-- The task --
Your job is to transcribe all the records that follow, excluding any pictures.

-- Material to process --
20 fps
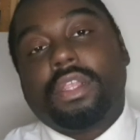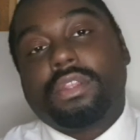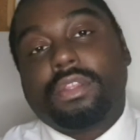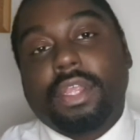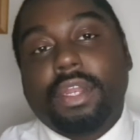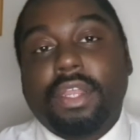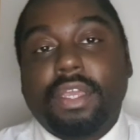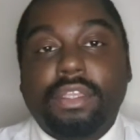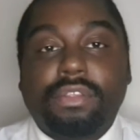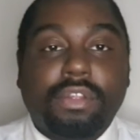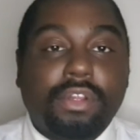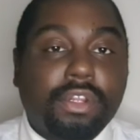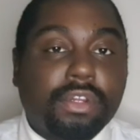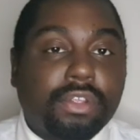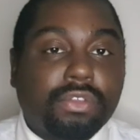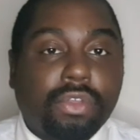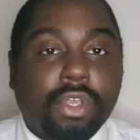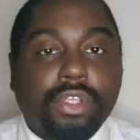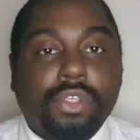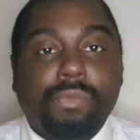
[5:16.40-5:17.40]
The link's in the
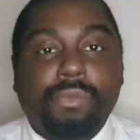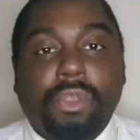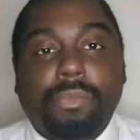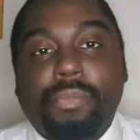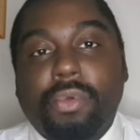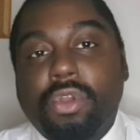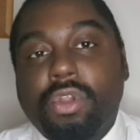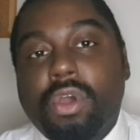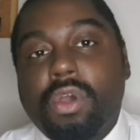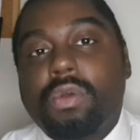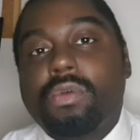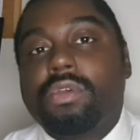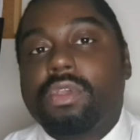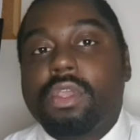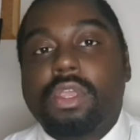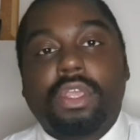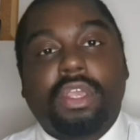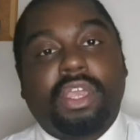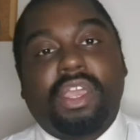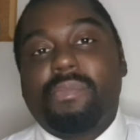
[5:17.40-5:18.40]
description box below.
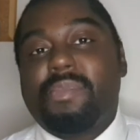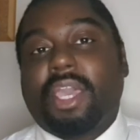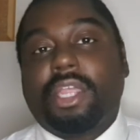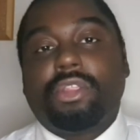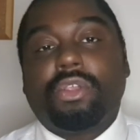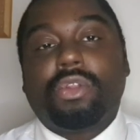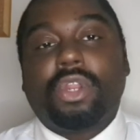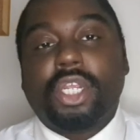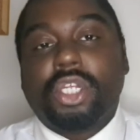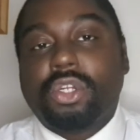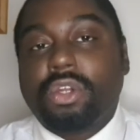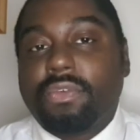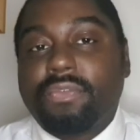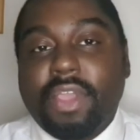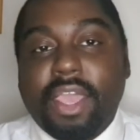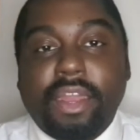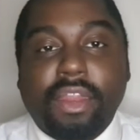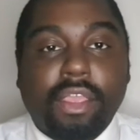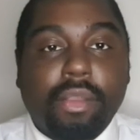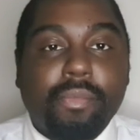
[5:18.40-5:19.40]
You can make a donation of
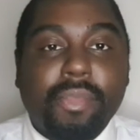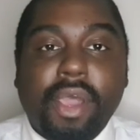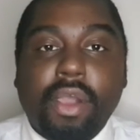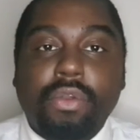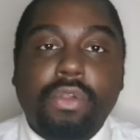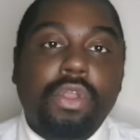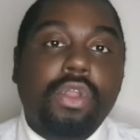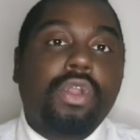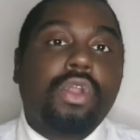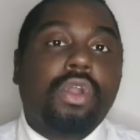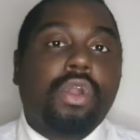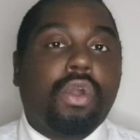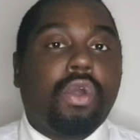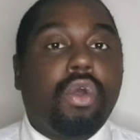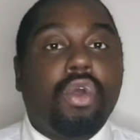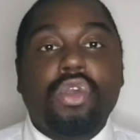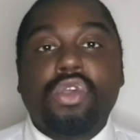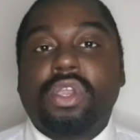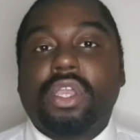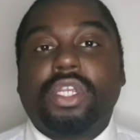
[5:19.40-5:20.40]
any amount,
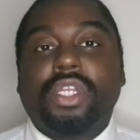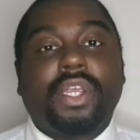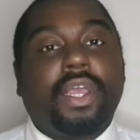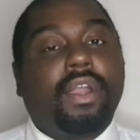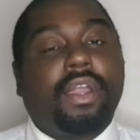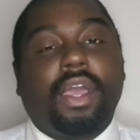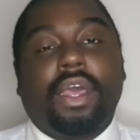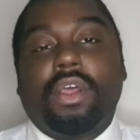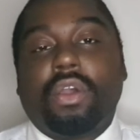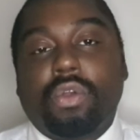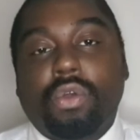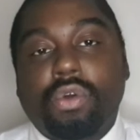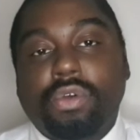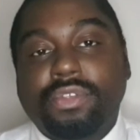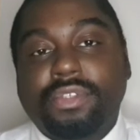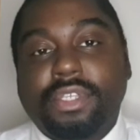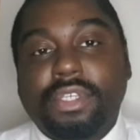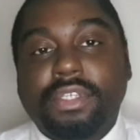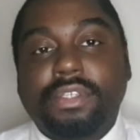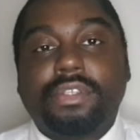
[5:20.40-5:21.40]
or you can check out our
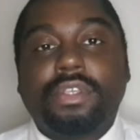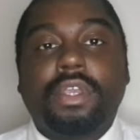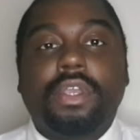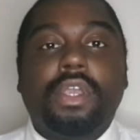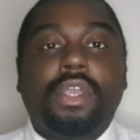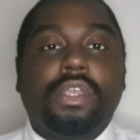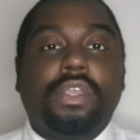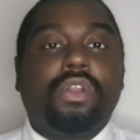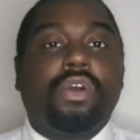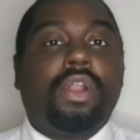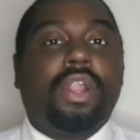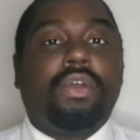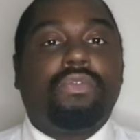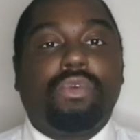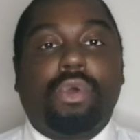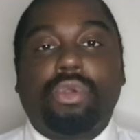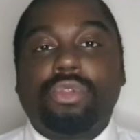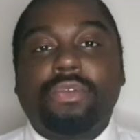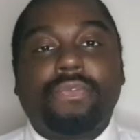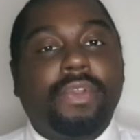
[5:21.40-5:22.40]
courses, you know, like
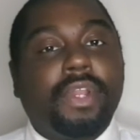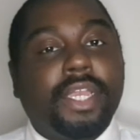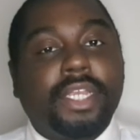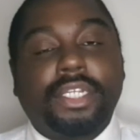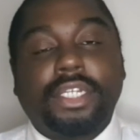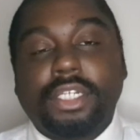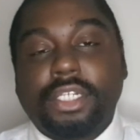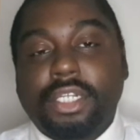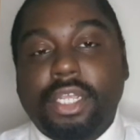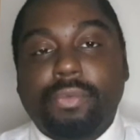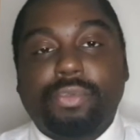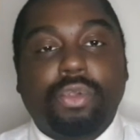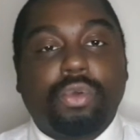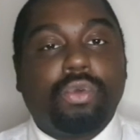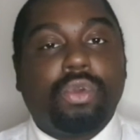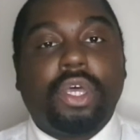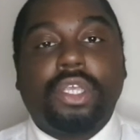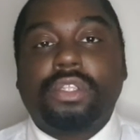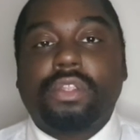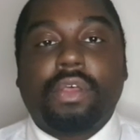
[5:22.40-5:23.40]
roles and relationships and all
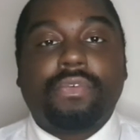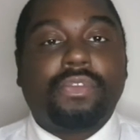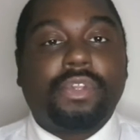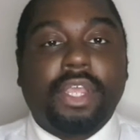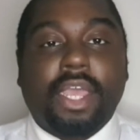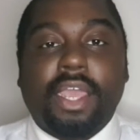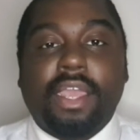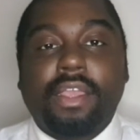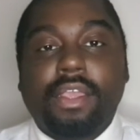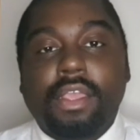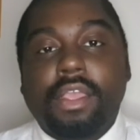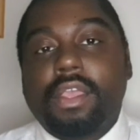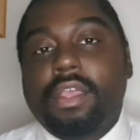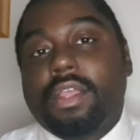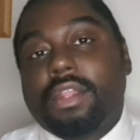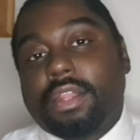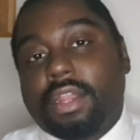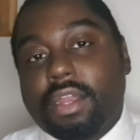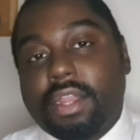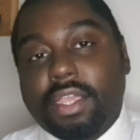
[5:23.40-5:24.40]
that stuff there.
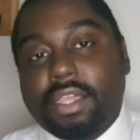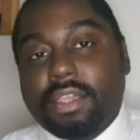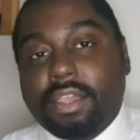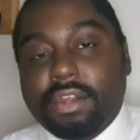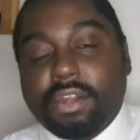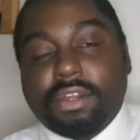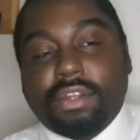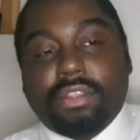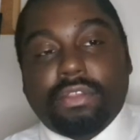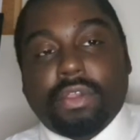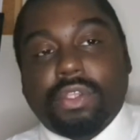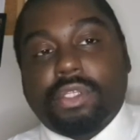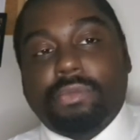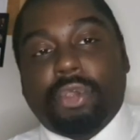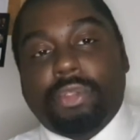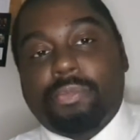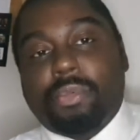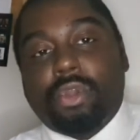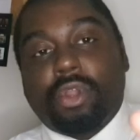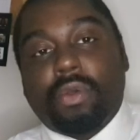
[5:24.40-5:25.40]
The link in the description
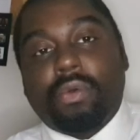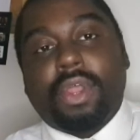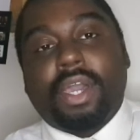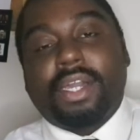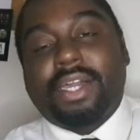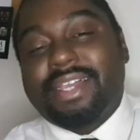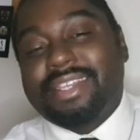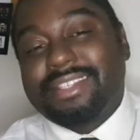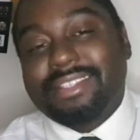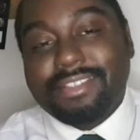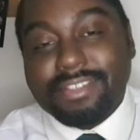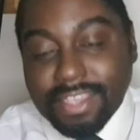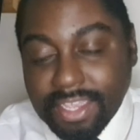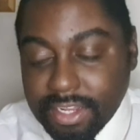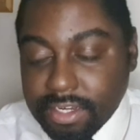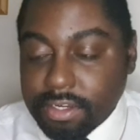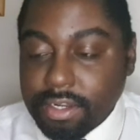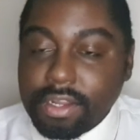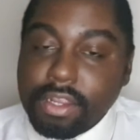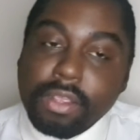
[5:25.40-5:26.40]
box below, like I
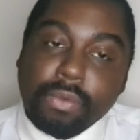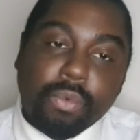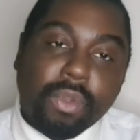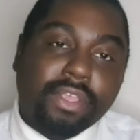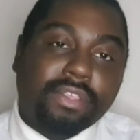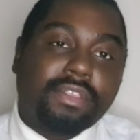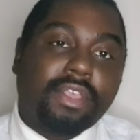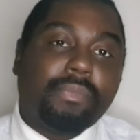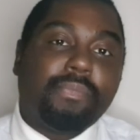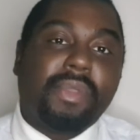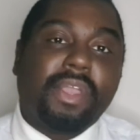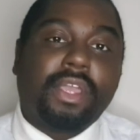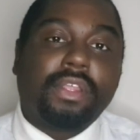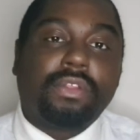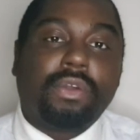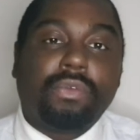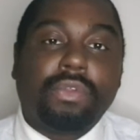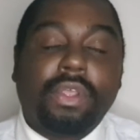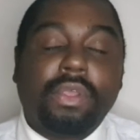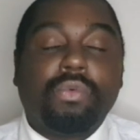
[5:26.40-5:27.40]
said, where it said make a
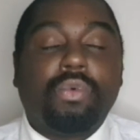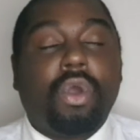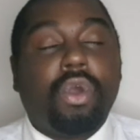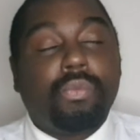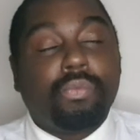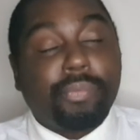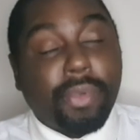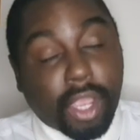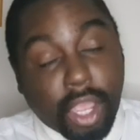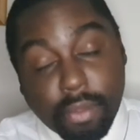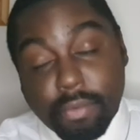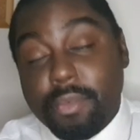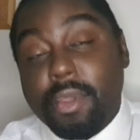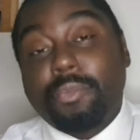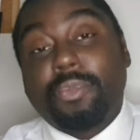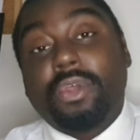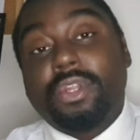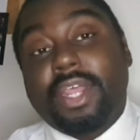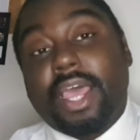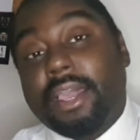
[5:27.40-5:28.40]
donation, well, become a
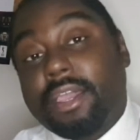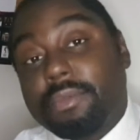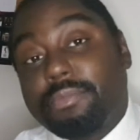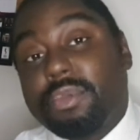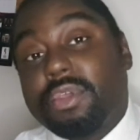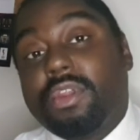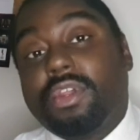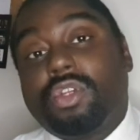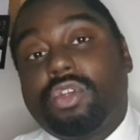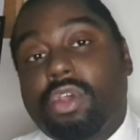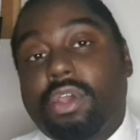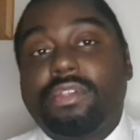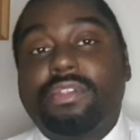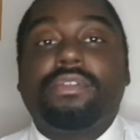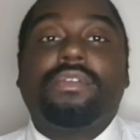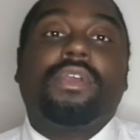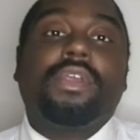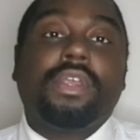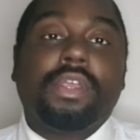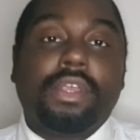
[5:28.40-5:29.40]
member of the Alkebulan Trust,
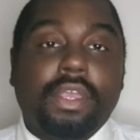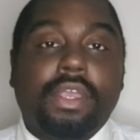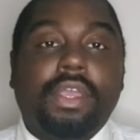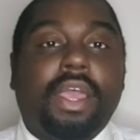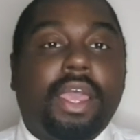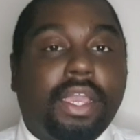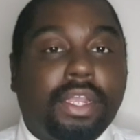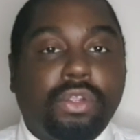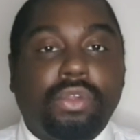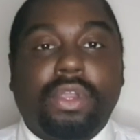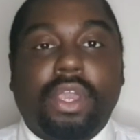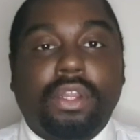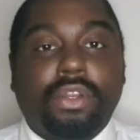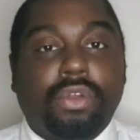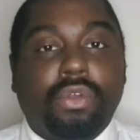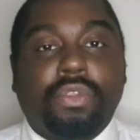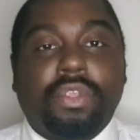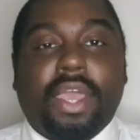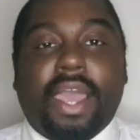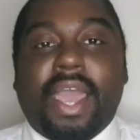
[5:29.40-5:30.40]
and you get
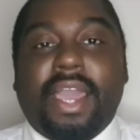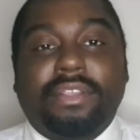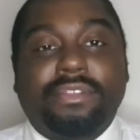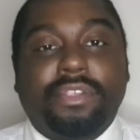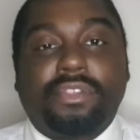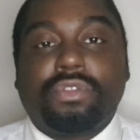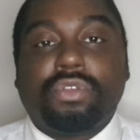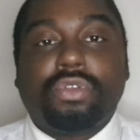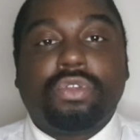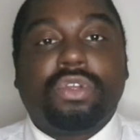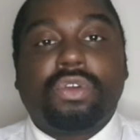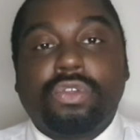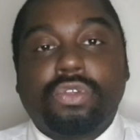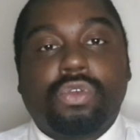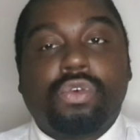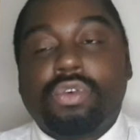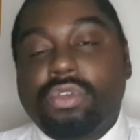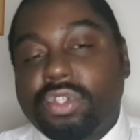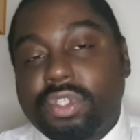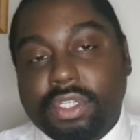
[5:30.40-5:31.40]
those access to those
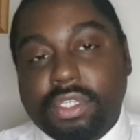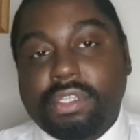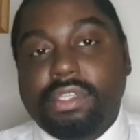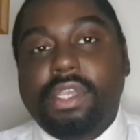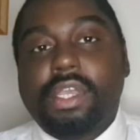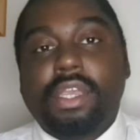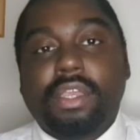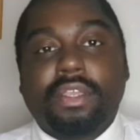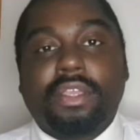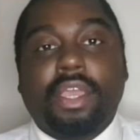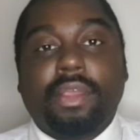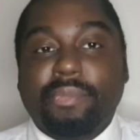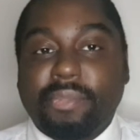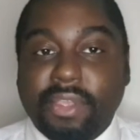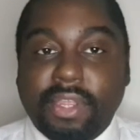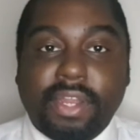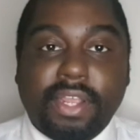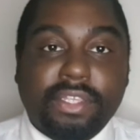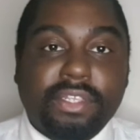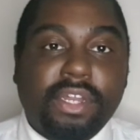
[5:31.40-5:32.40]
courses. Get
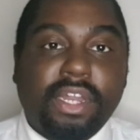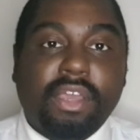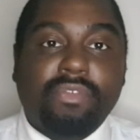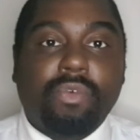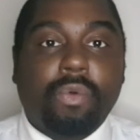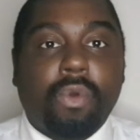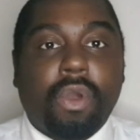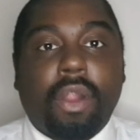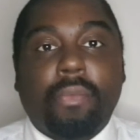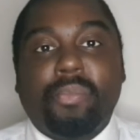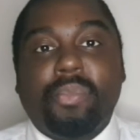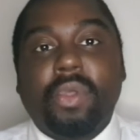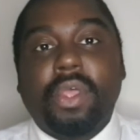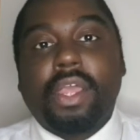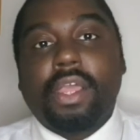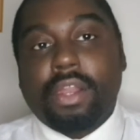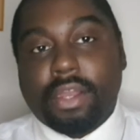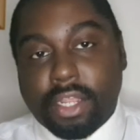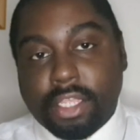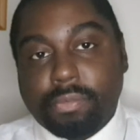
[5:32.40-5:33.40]
me? Let's level up.
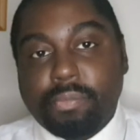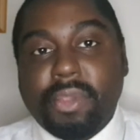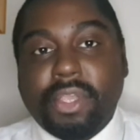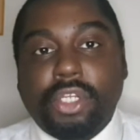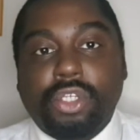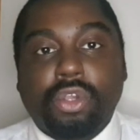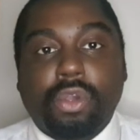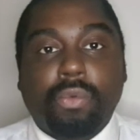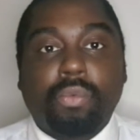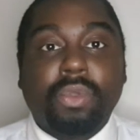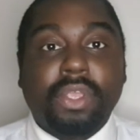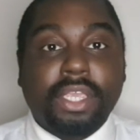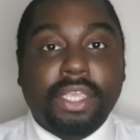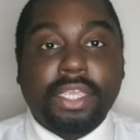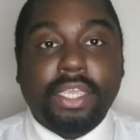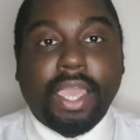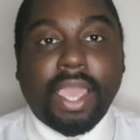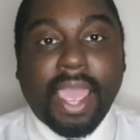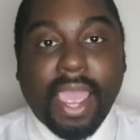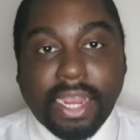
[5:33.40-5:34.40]
Let's make sure
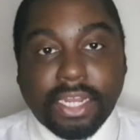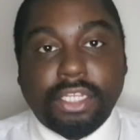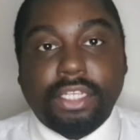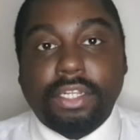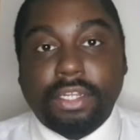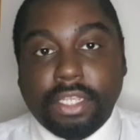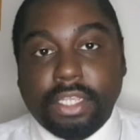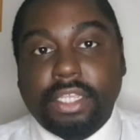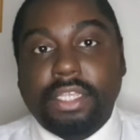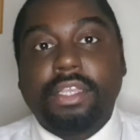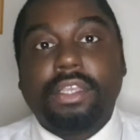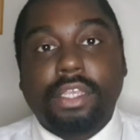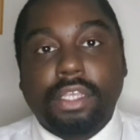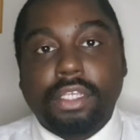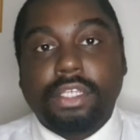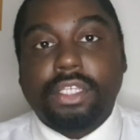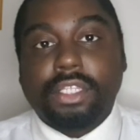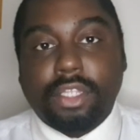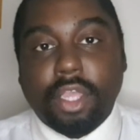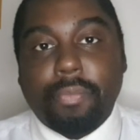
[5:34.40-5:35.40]
we actually
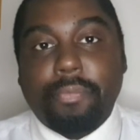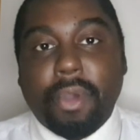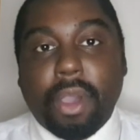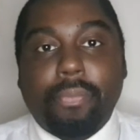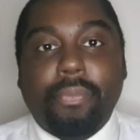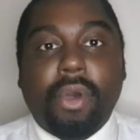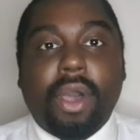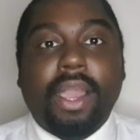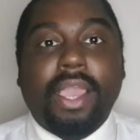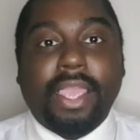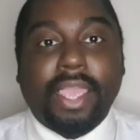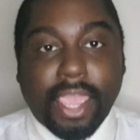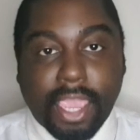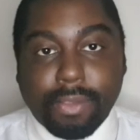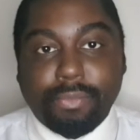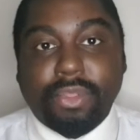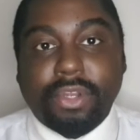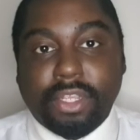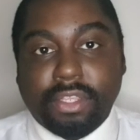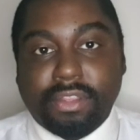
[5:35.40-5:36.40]
step up our
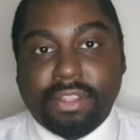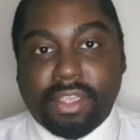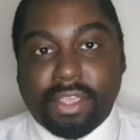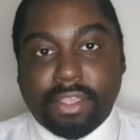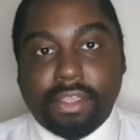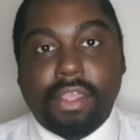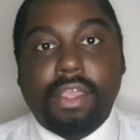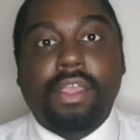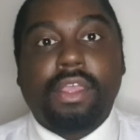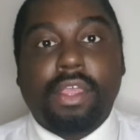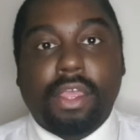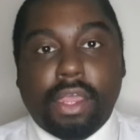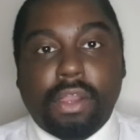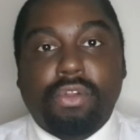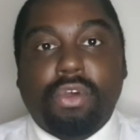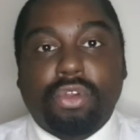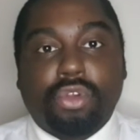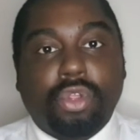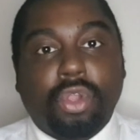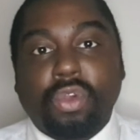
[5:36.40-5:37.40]
game in this thing and
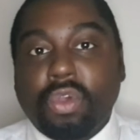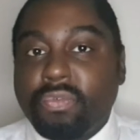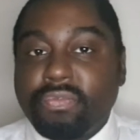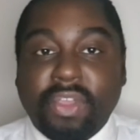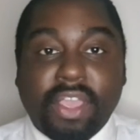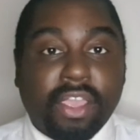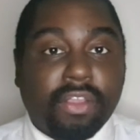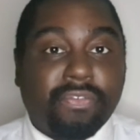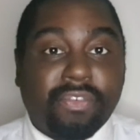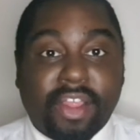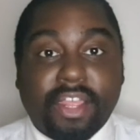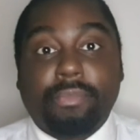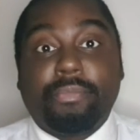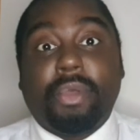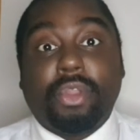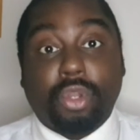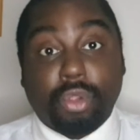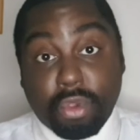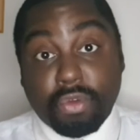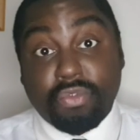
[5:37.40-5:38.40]
not do a fake flex,
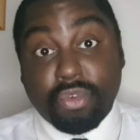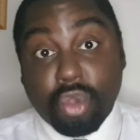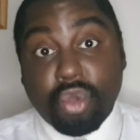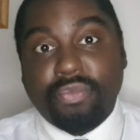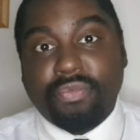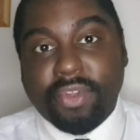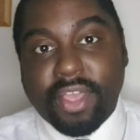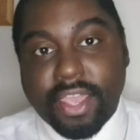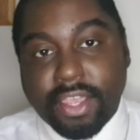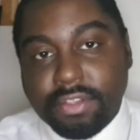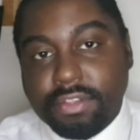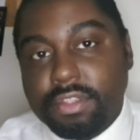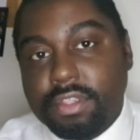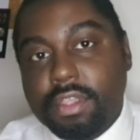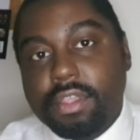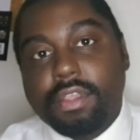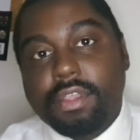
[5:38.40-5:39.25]
but do a real flex.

-- Answer section --
20 fps
[5:16.40-5:17.40]
The link's in the
[5:17.40-5:18.40]
description box below.
[5:18.40-5:19.40]
You can make a donation of
[5:19.40-5:20.40]
any amount,
[5:20.40-5:21.40]
or you can check out our
[5:21.40-5:22.40]
courses, you know, like
[5:22.40-5:23.40]
roles and relationships and all
[5:23.40-5:24.40]
that stuff there.
[5:24.40-5:25.40]
The link in the description
[5:25.40-5:26.40]
box below, like I
[5:26.40-5:27.40]
said, where it said make a
[5:27.40-5:28.40]
donation, well, become a
[5:28.40-5:29.40]
member of the Alkebulan Trust,
[5:29.40-5:30.40]
and you get
[5:30.40-5:31.40]
those access to those
[5:31.40-5:32.40]
courses. Get
[5:32.40-5:33.40]
me? Let's level up.
[5:33.40-5:34.40]
Let's make sure
[5:34.40-5:35.40]
we actually
[5:35.40-5:36.40]
step up our
[5:36.40-5:37.40]
game in this thing and
[5:37.40-5:38.40]
not do a fake flex,
[5:38.40-5:39.25]
but do a real flex.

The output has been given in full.